PROBLEM DETAILS:
Copy every entry exactly as it stands, though any image it holds should stay out of the copy.

EXERCISE MATERIALS:

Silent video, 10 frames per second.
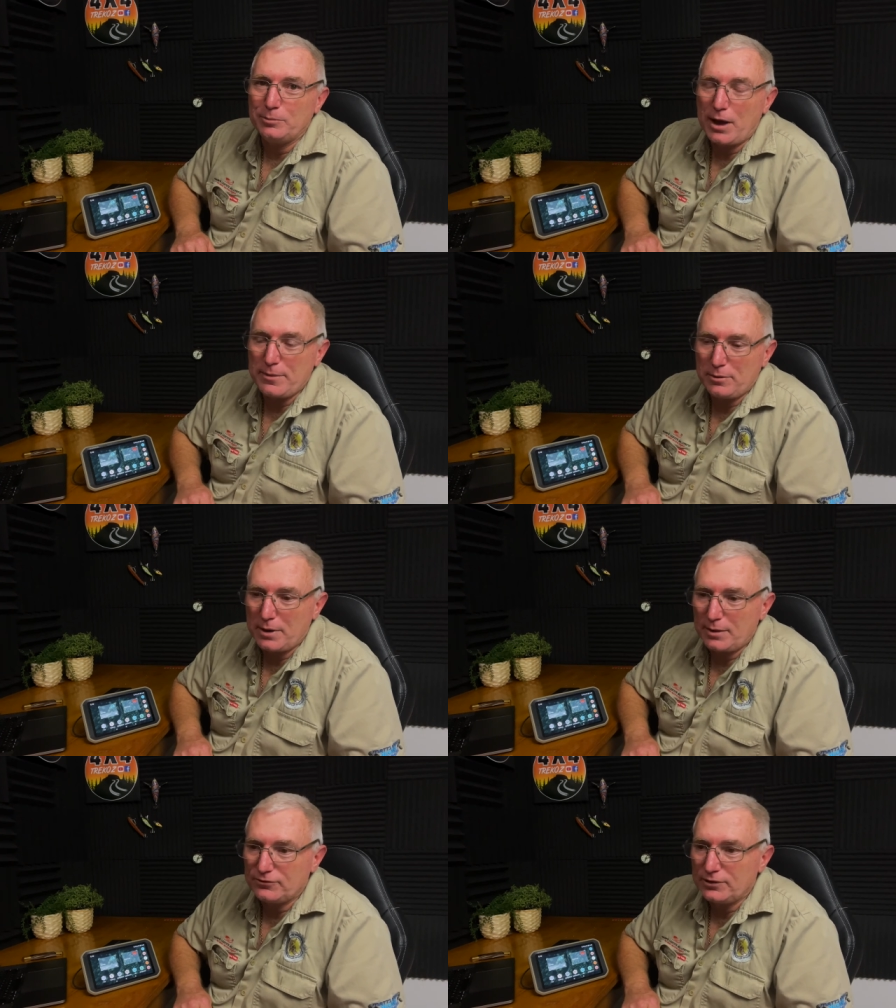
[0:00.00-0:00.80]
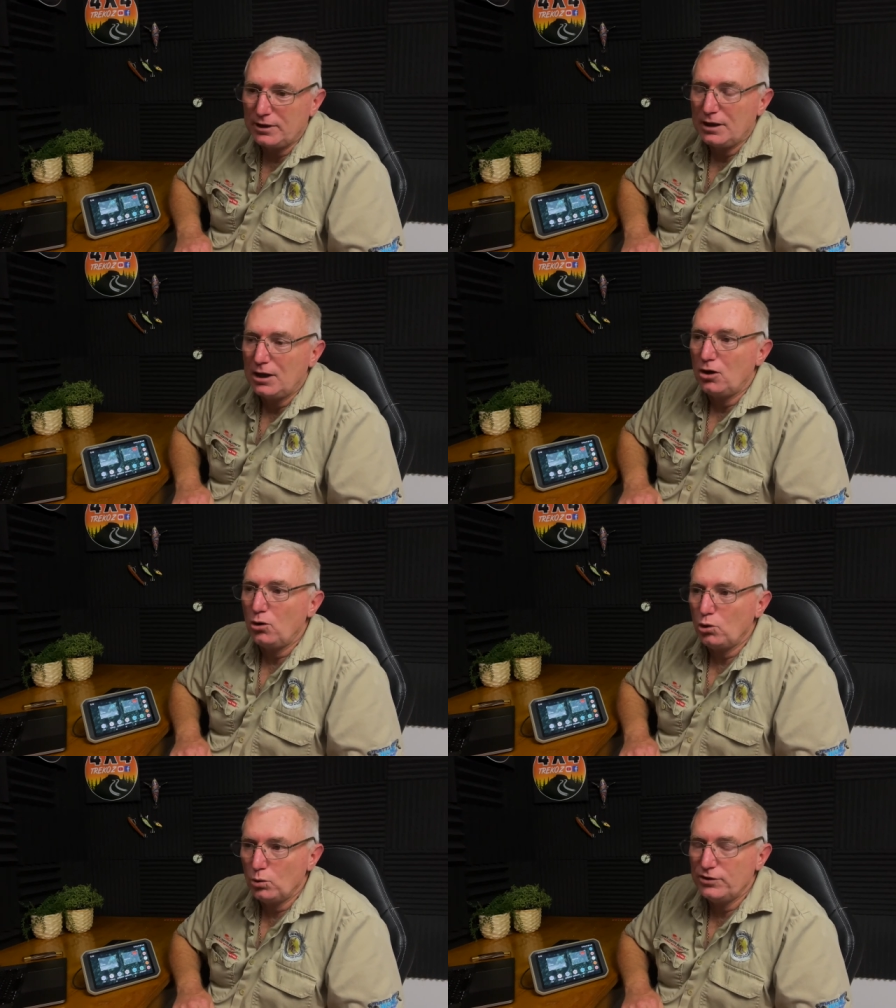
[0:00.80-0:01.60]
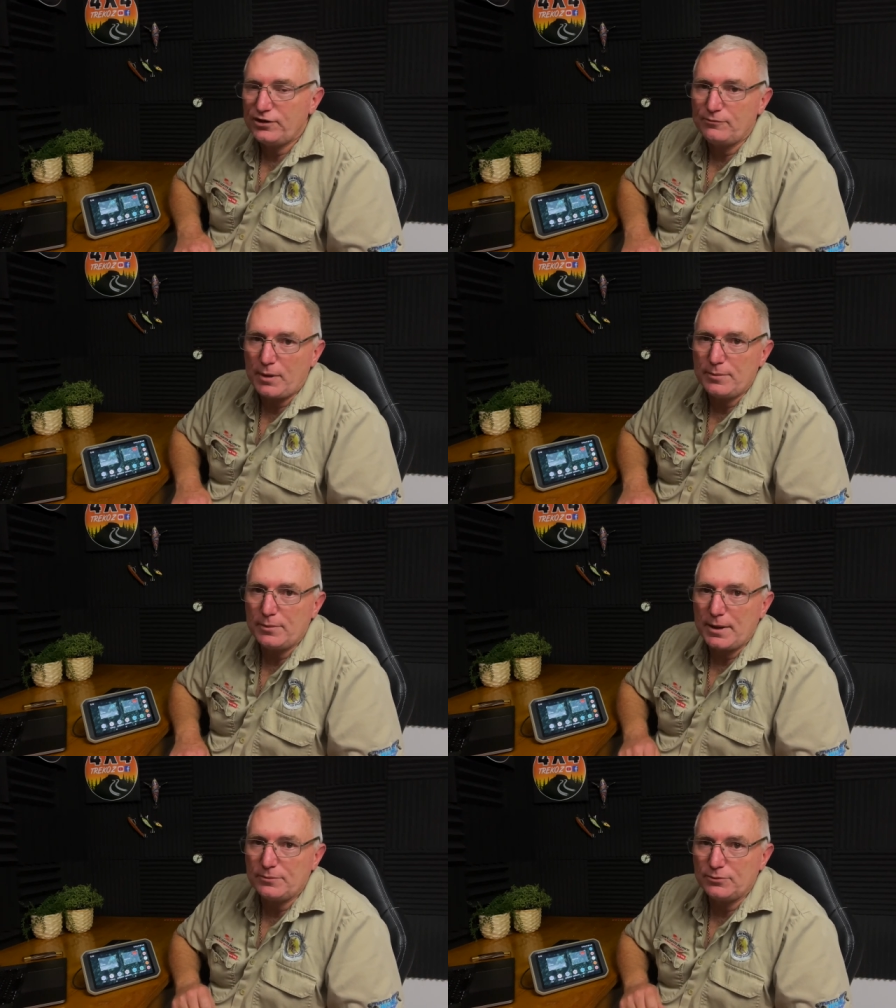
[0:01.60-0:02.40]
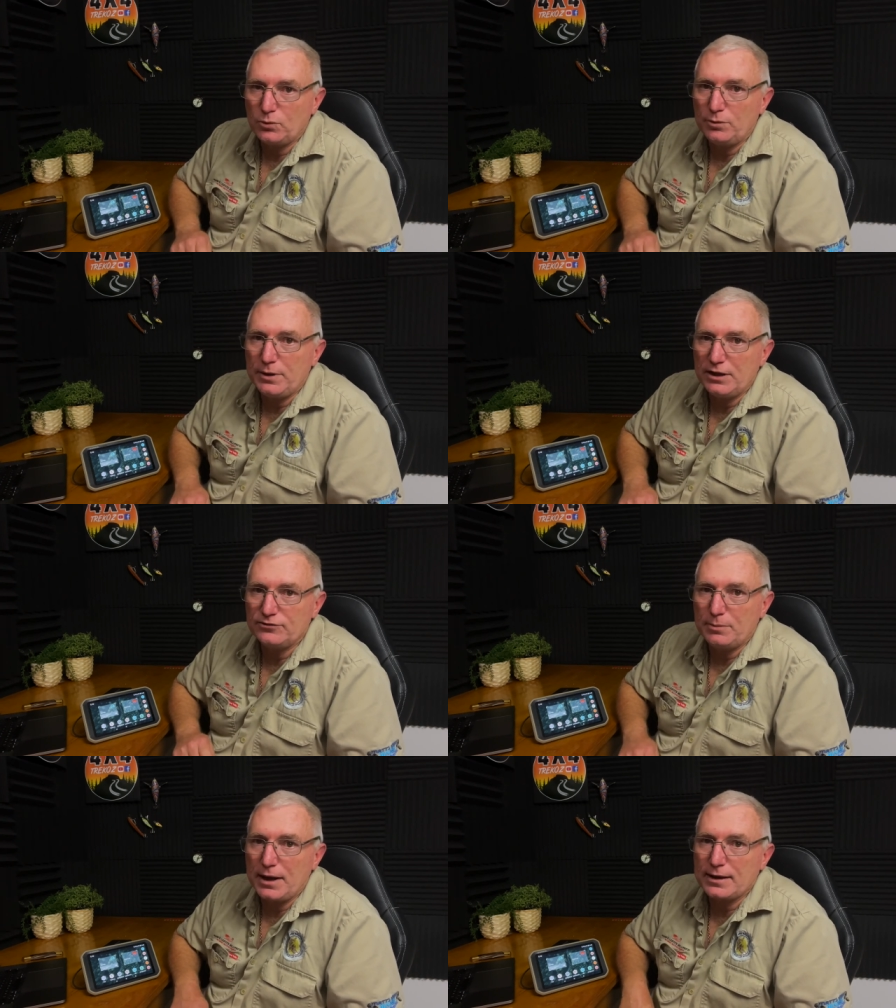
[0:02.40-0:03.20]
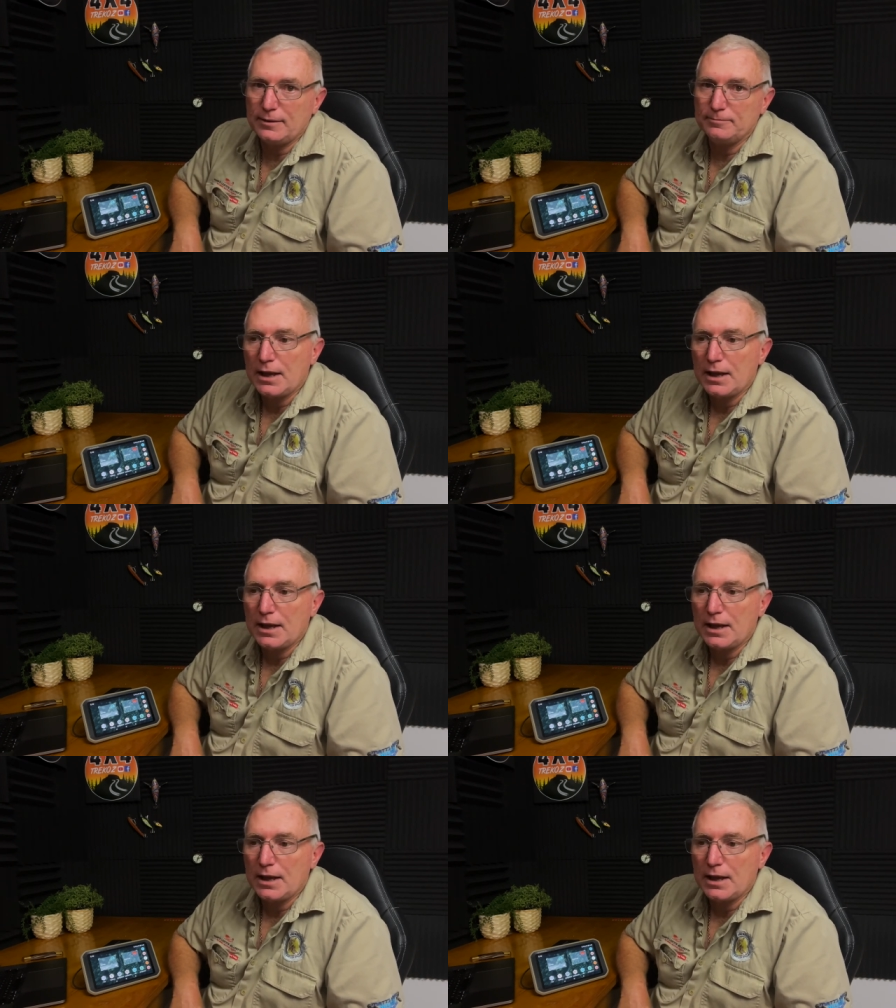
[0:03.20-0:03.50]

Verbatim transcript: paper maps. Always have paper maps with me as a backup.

OUTPUT OF THE TASK:
Silent video, 10 frames per second.
[0:00.00-0:00.80]
[0:00.80-0:01.60]
[0:01.60-0:02.40]
[0:02.40-0:03.20]
[0:03.20-0:03.50]

Verbatim transcript: paper maps. Always have paper maps with me as a backup.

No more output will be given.